2002 seçimlerinde Türkiye’de seçmen sayısı, 41 milyon, 291 bin, 568’di. Ak Parti'nin aldığı oy da 10 milyon 808 bin 229’du. Seçmenin dörtte birini alan ve tek başına iktidar olan bir parti iktidar olduğunda “milli irade” gerçekleşmiş mi oluyor?


Bir hatırlatma daha yapmak istiyorum. Ak Parti'nin aldığı %50 oy, kullanılan geçerli oyların %50’sidir. 2011 genel seçimlerinde toplam seçmen sayısı 52 milyon 806 bin 322 idi ve Ak Parti'nin aldığı oy 21 milyon 339 bin 082’iydi. Seçmenlerin %40.4’ü. Seçime katılmayanlar ve geçersiz sayılan oyların toplamı da 9 milyon 864 bin 559’du.

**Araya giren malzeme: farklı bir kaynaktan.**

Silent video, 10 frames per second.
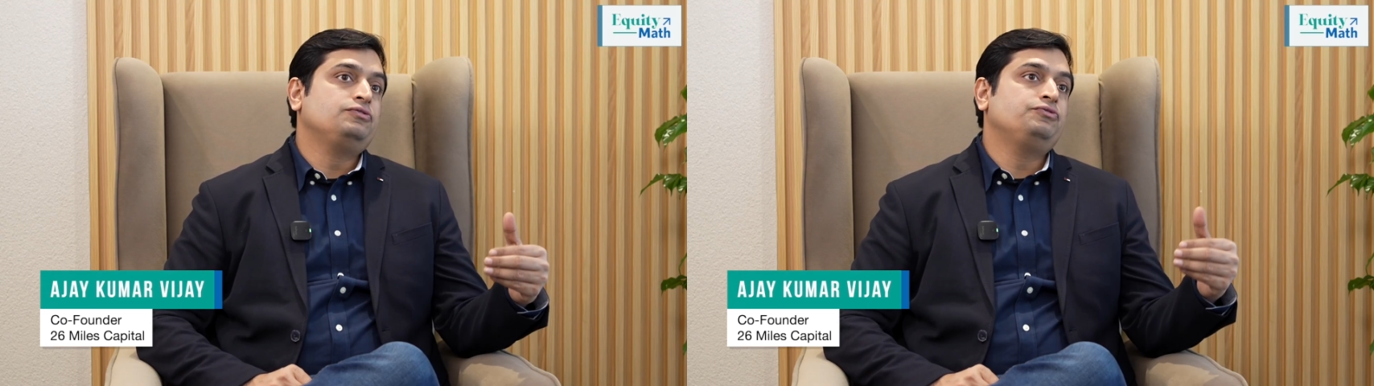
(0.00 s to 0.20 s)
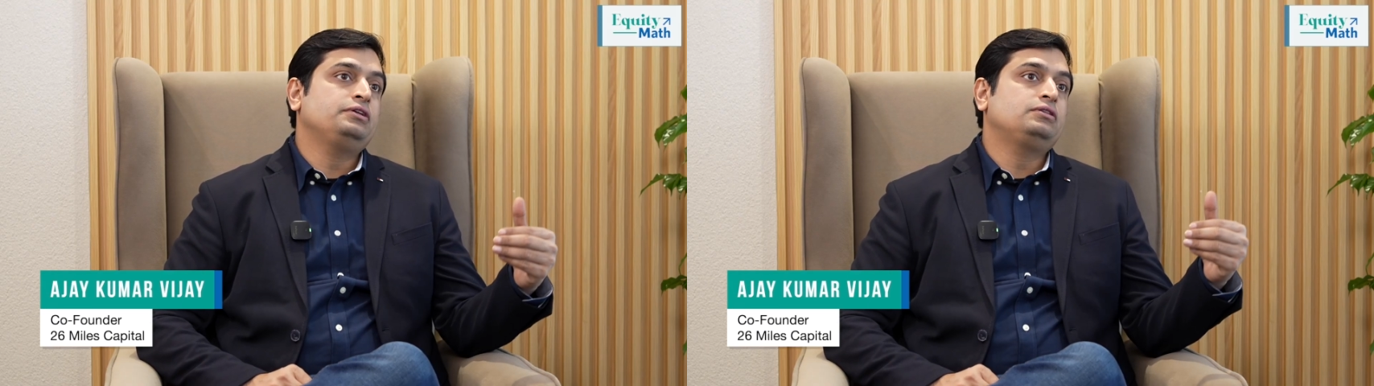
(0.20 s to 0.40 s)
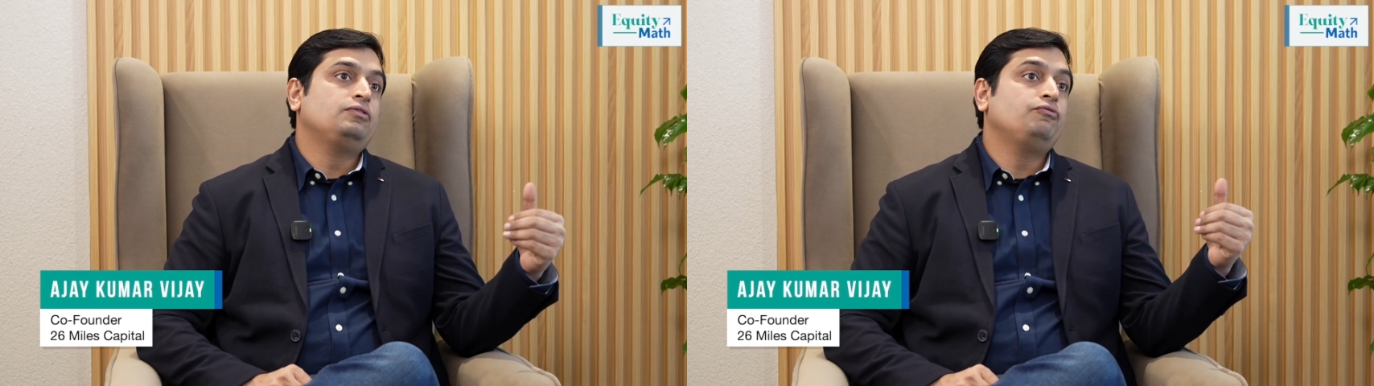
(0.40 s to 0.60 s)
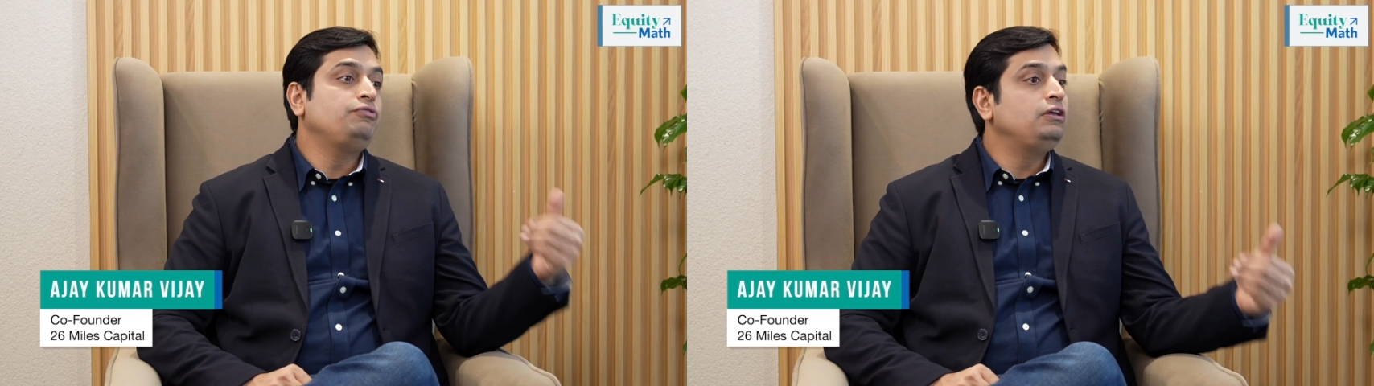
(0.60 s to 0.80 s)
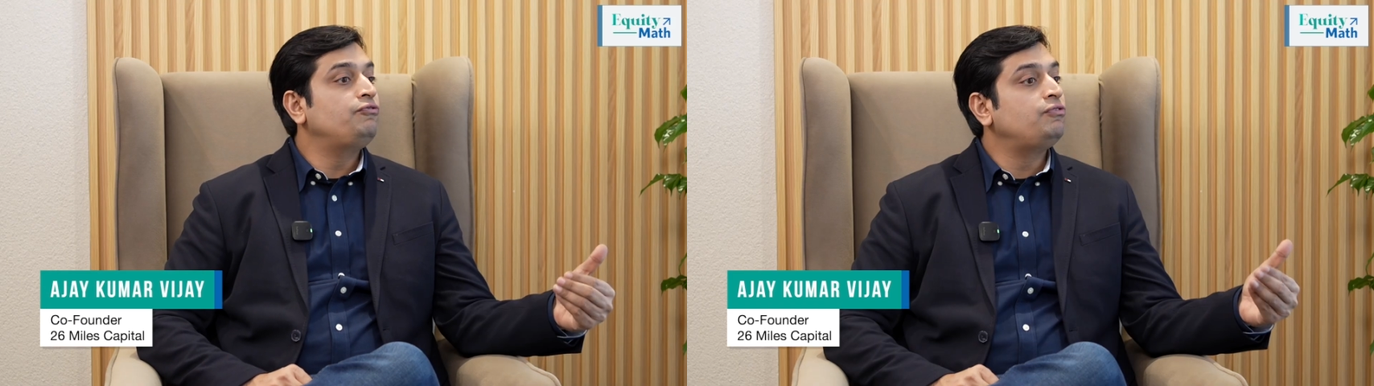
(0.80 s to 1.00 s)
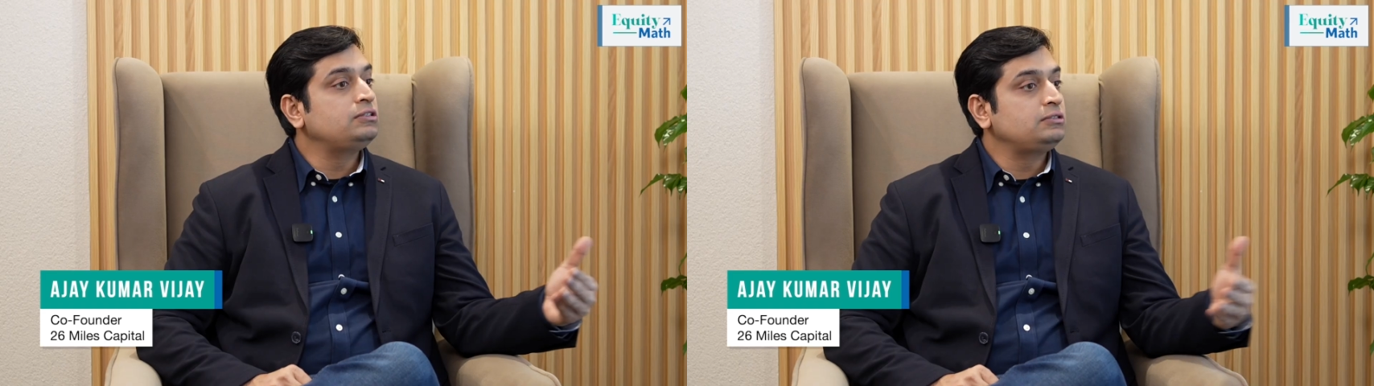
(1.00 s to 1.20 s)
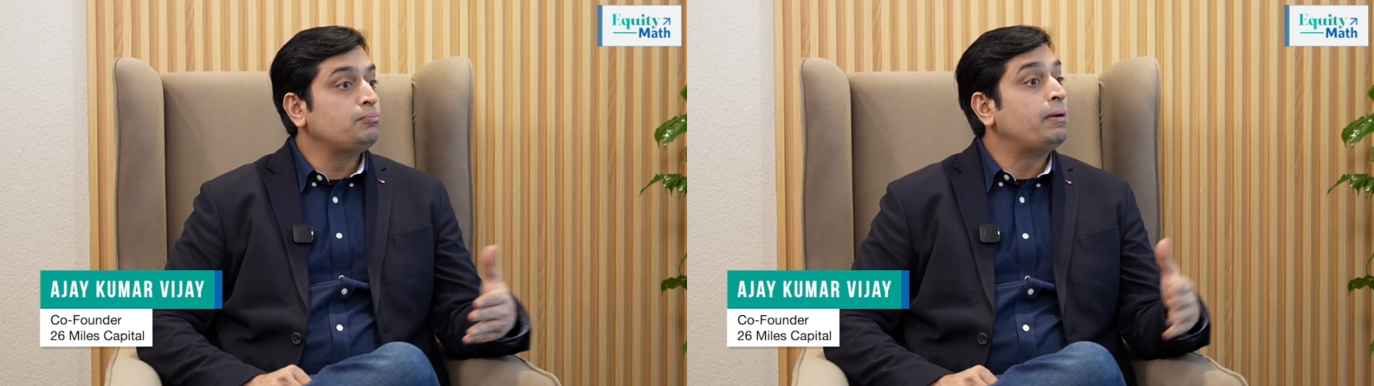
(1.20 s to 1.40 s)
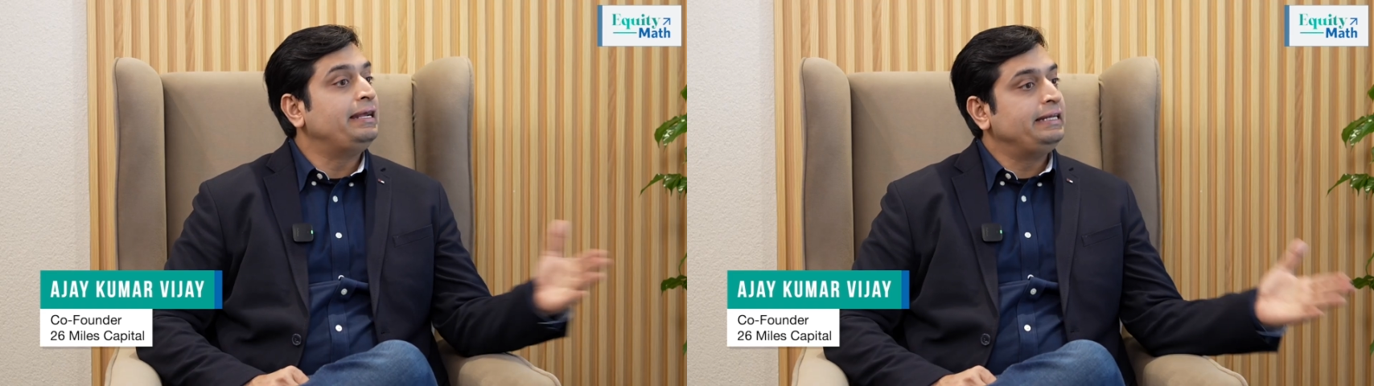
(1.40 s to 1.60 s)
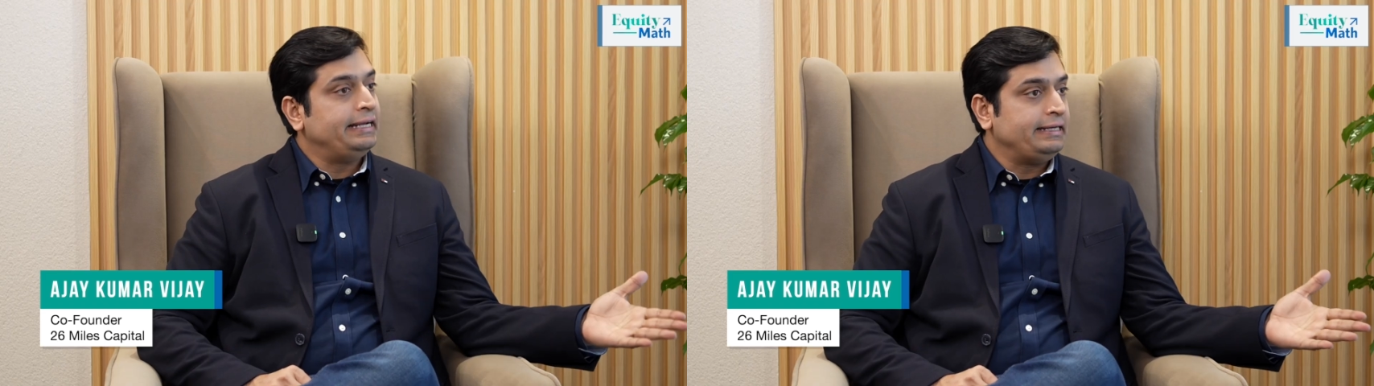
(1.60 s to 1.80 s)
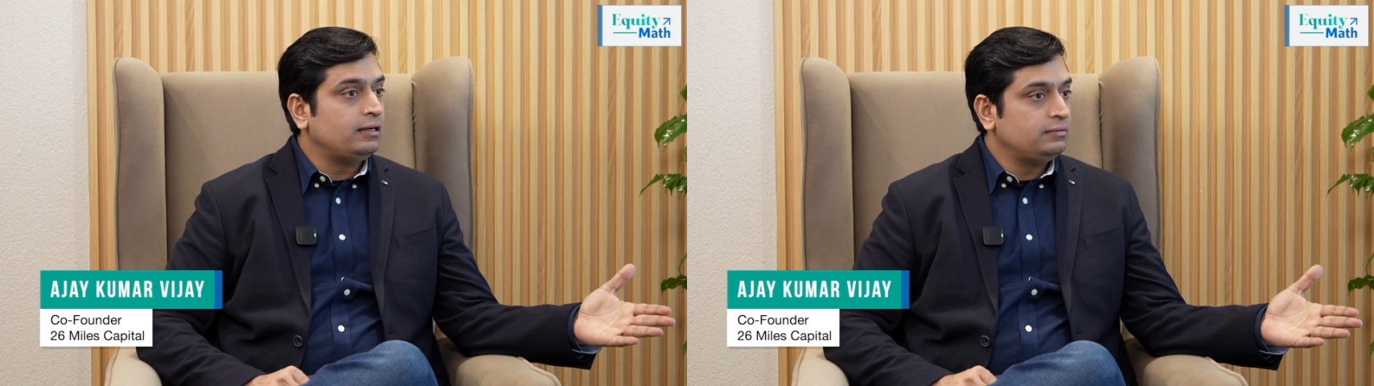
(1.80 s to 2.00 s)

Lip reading: with we first buying data.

O halde burada sorun yönetenleri değil, yönetimleri değiştirmekle ilgili olmalıdır.


Eğer temsil, gerçek temsil olsaydı, parlamentolarda “gizli oturum” yapılır mıydı?


Örtülü ödenek diye bir şey olur muydu?


Örtülü ödenekten örtülü “operasyonlar” yapılır mıydı?


Güneydoğu'da binlerce “faili meçhul” cinayet parlamentonun açık olduğu, “milli iradenin” iş başında olduğu zamanda işlenmedi mi?


Kürtlerin 4500 köyleri yakılırken “milli irade” tatile mi çıkmıştı?


Gözaltında 3000 bin kayıp yaşanırken milli irade hasta yatağında bekleyen Osmanlı'nın son günlerini mi yaşıyordu?


Kürtler, Aleviler, dindarlar ve solcular fişlenirken, 2004 MGK kararları alınırken milli irade rafa mı kaldırılmıştı?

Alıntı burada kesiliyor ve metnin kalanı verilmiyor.